PROBLEM TO SOLVE | Take from the entries below the stretch from the line with "[0:00.00-0:01.00]" through the line with "What the speaker", and return it exactly, leaving the pictures out.

MATERIAL TO PROCESS |

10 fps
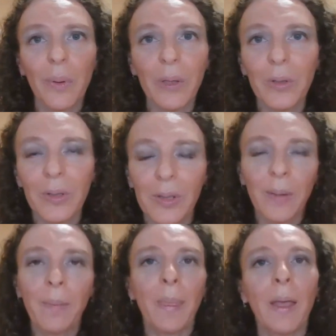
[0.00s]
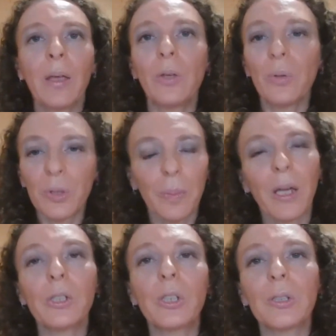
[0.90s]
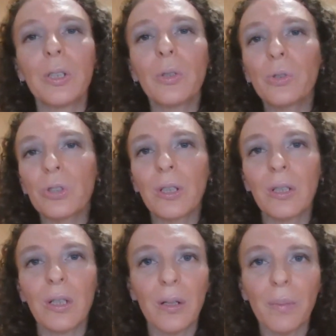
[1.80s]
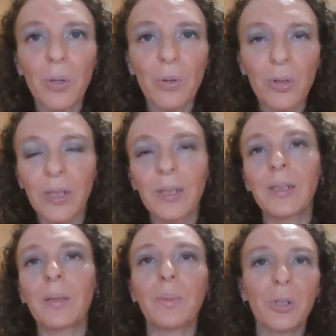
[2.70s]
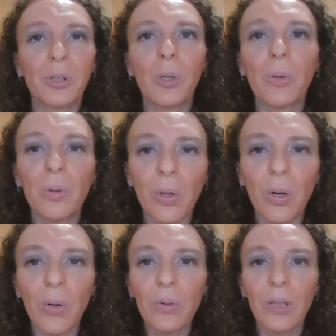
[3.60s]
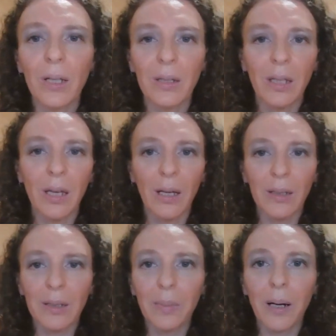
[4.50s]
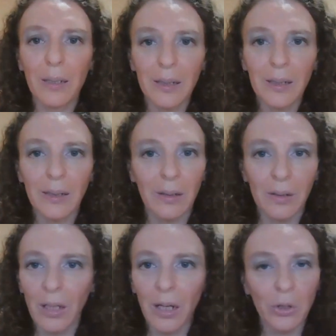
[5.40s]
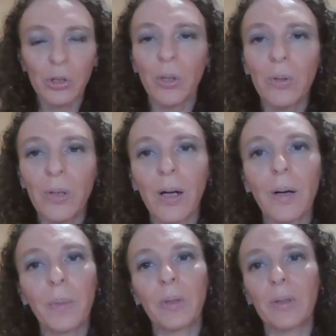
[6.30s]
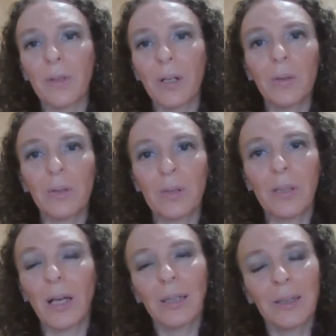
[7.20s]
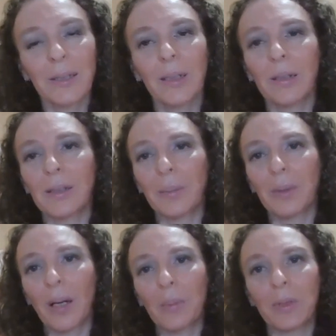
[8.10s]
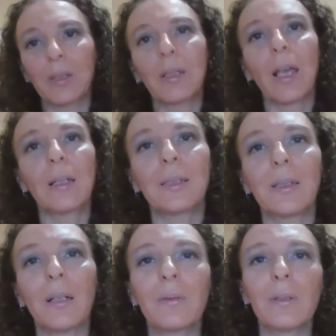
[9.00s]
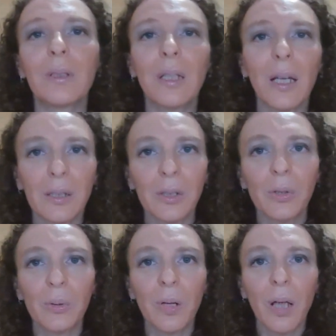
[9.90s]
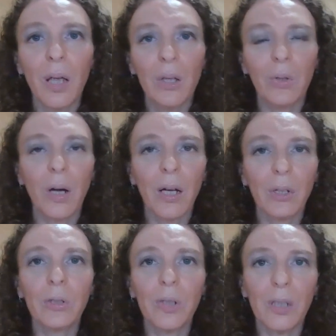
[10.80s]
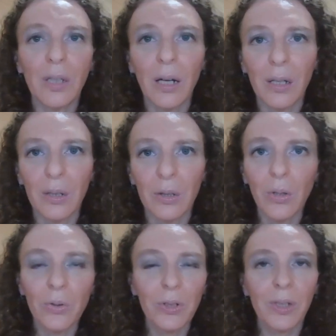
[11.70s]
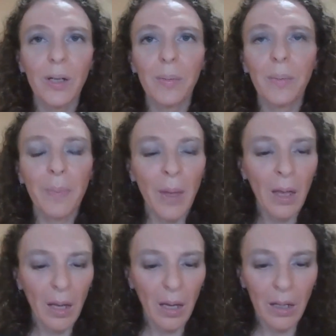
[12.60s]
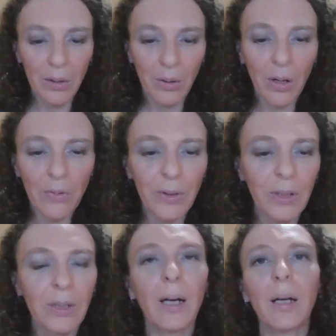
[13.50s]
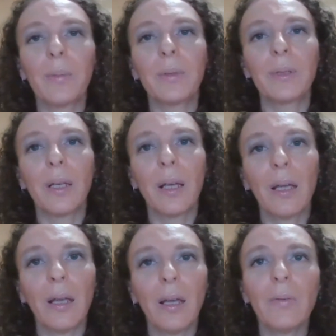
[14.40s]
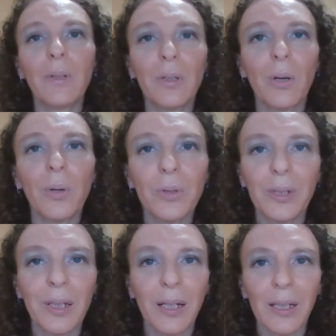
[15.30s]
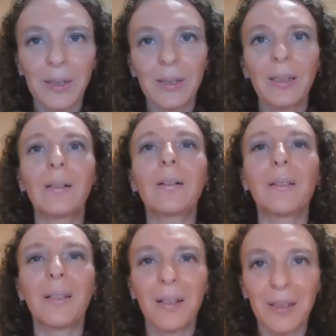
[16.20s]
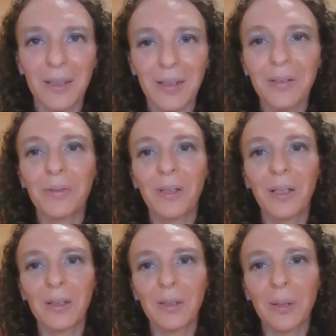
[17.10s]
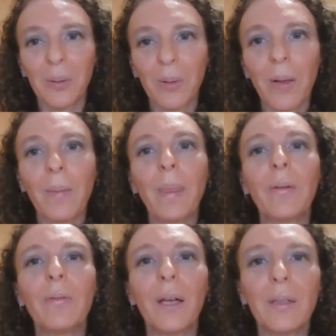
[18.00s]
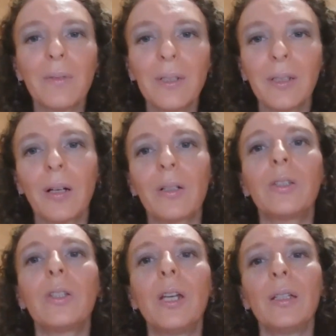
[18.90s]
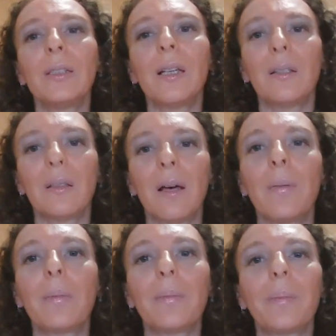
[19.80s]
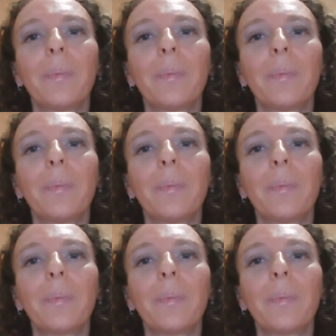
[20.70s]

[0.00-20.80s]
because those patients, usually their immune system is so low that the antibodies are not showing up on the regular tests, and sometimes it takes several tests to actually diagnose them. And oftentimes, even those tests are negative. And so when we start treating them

* * *

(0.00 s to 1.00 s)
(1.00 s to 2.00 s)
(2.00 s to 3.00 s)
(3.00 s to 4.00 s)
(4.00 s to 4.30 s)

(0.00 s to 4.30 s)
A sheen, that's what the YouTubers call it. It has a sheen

...

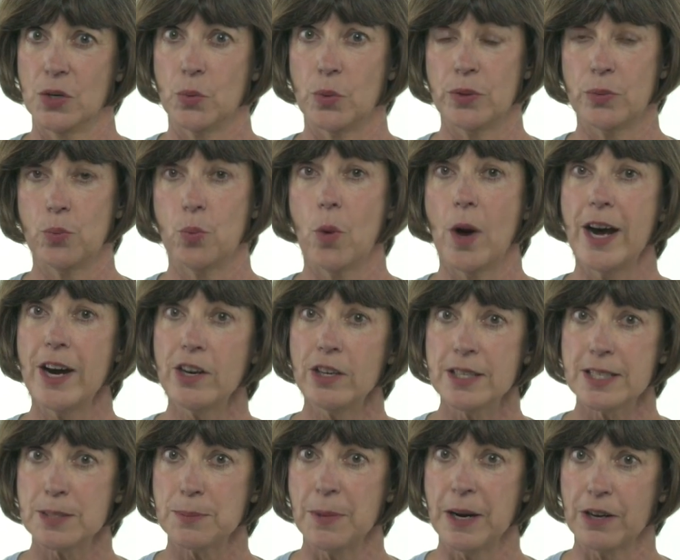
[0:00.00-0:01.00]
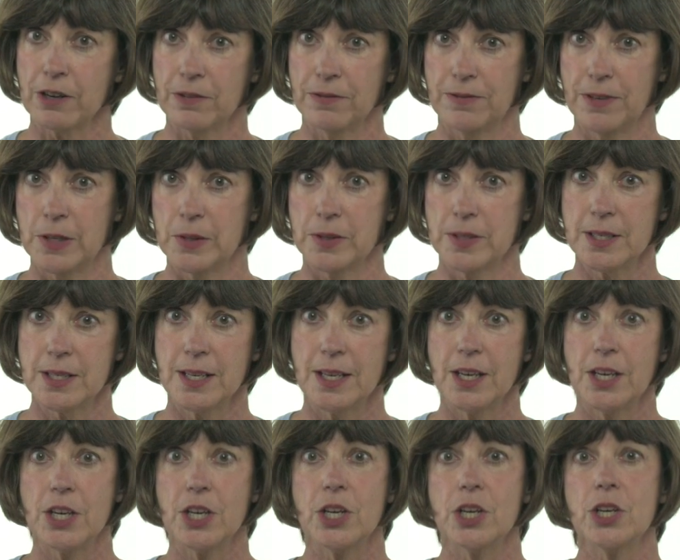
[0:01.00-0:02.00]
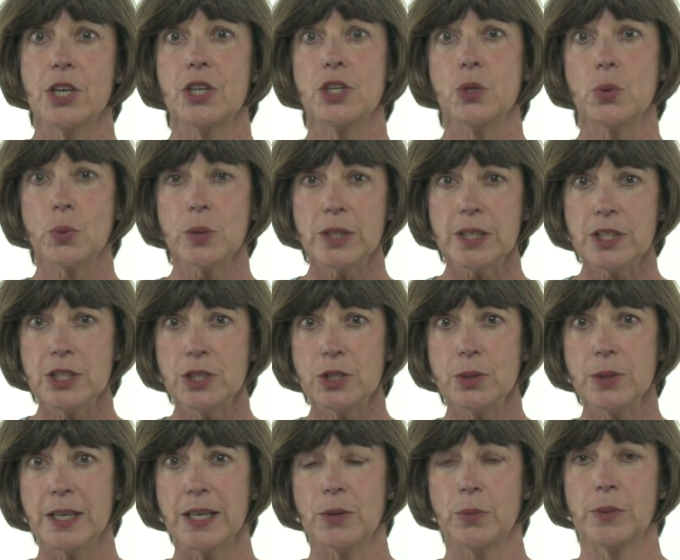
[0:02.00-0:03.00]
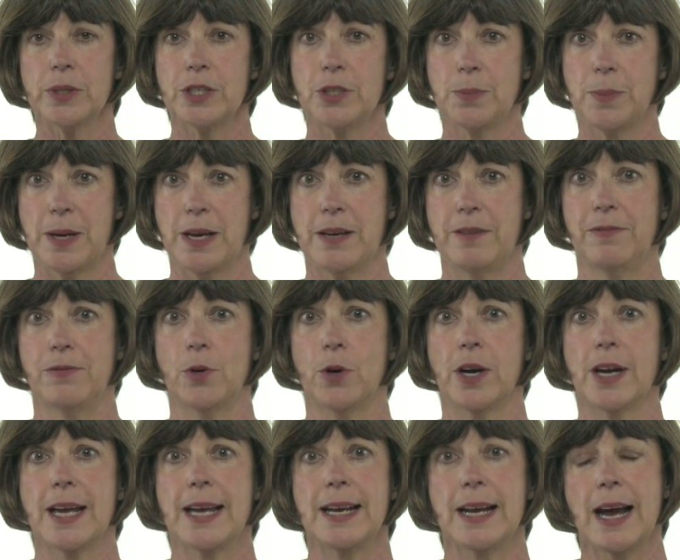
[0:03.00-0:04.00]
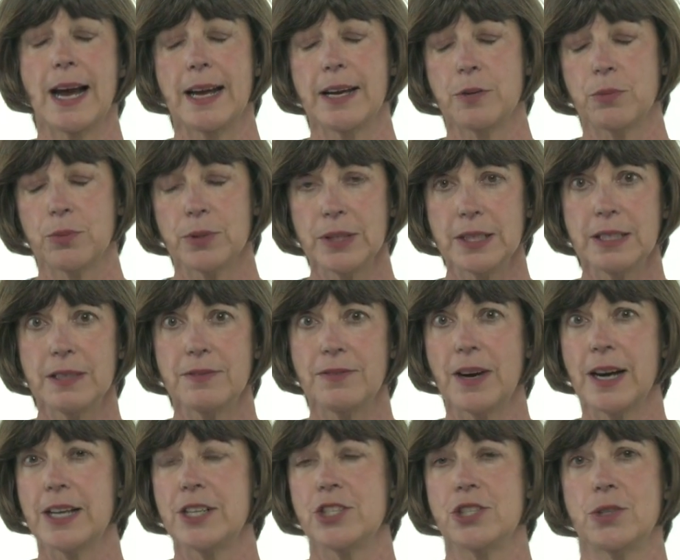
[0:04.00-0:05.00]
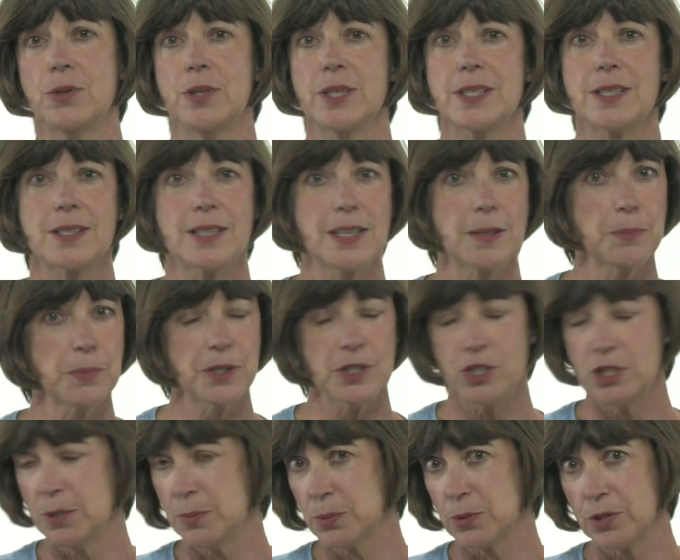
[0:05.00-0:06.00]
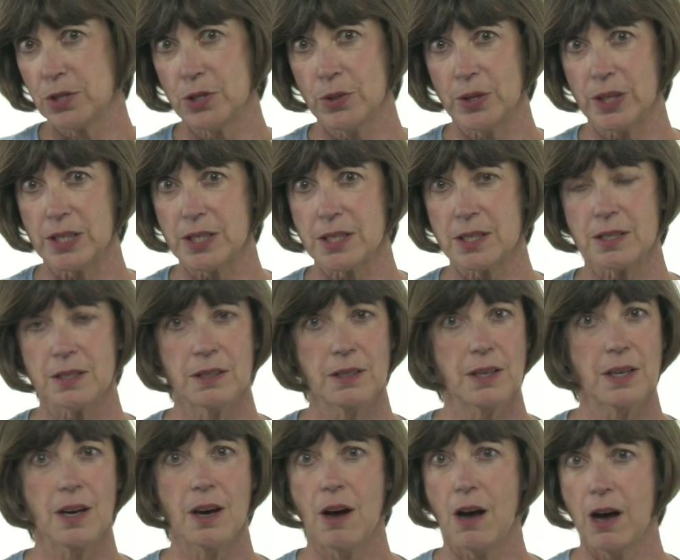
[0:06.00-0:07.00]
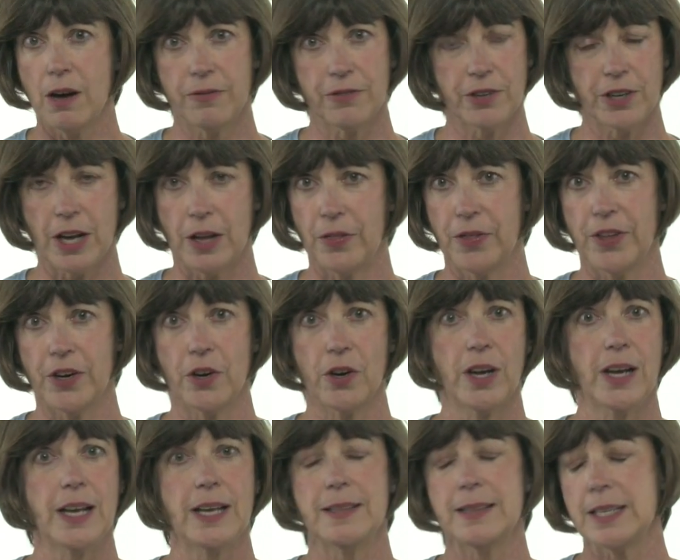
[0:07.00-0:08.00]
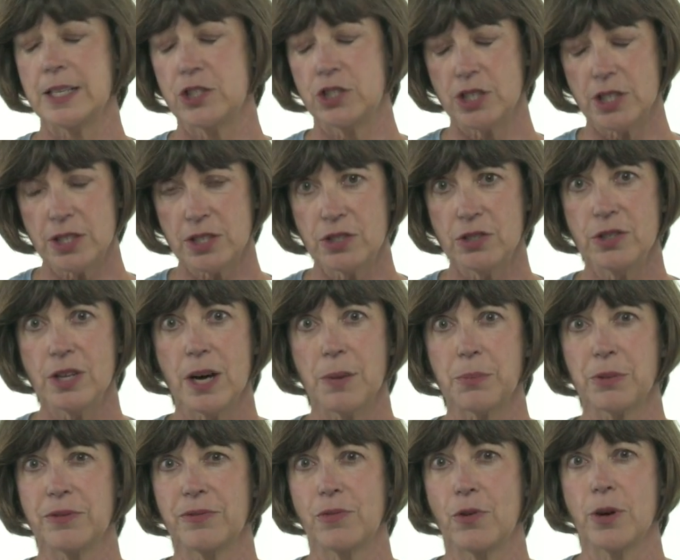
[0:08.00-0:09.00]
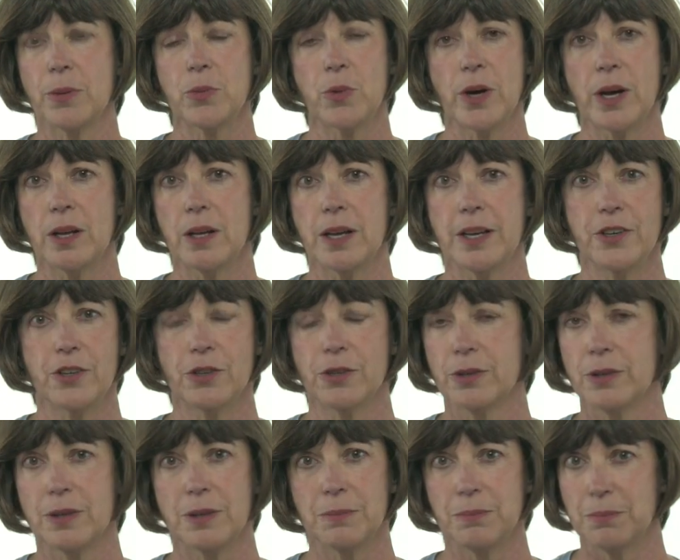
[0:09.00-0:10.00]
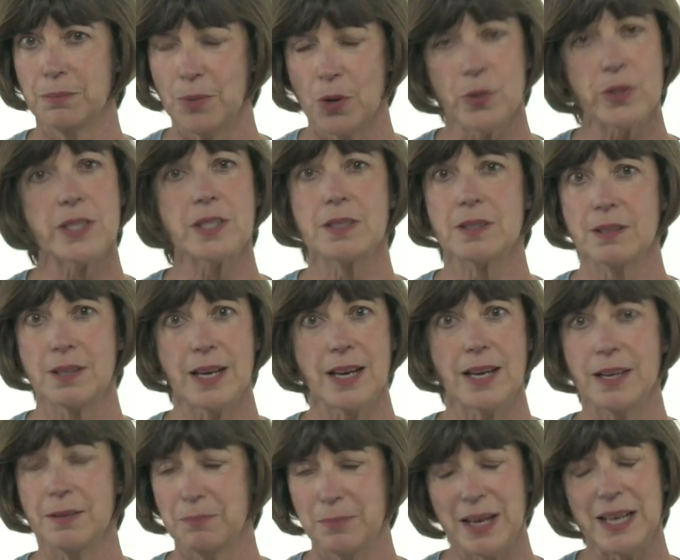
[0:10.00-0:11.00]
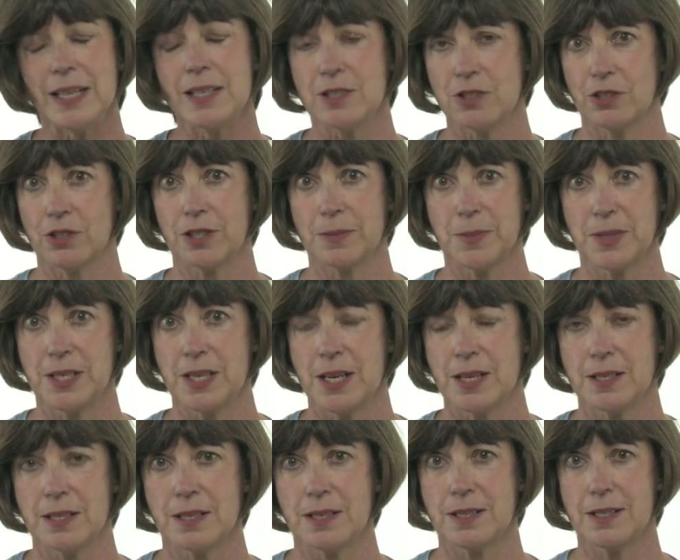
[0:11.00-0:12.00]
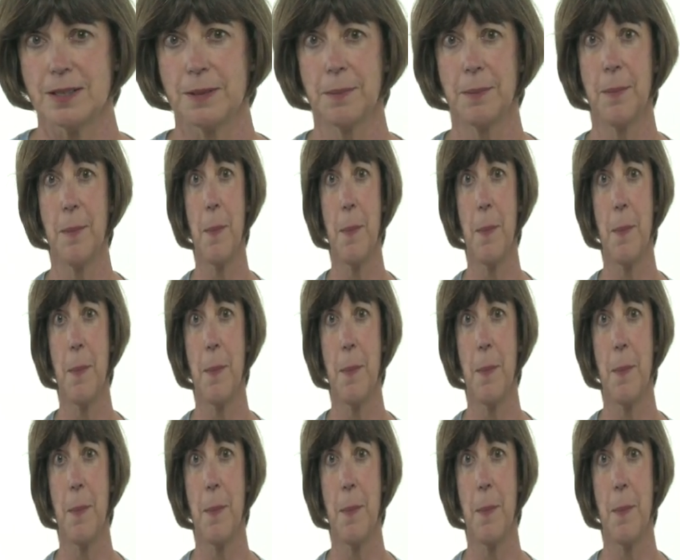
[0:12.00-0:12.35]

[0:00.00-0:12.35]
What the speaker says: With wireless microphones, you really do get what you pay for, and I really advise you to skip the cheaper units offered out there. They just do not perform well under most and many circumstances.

ANSWER BOX |
[0:00.00-0:01.00]
[0:01.00-0:02.00]
[0:02.00-0:03.00]
[0:03.00-0:04.00]
[0:04.00-0:05.00]
[0:05.00-0:06.00]
[0:06.00-0:07.00]
[0:07.00-0:08.00]
[0:08.00-0:09.00]
[0:09.00-0:10.00]
[0:10.00-0:11.00]
[0:11.00-0:12.00]
[0:12.00-0:12.35]

[0:00.00-0:12.35]
What the speaker says: With wireless microphones, you really do get what you pay for, and I really advise you to skip the cheaper units offered out there. They just do not perform well under most and many circumstances.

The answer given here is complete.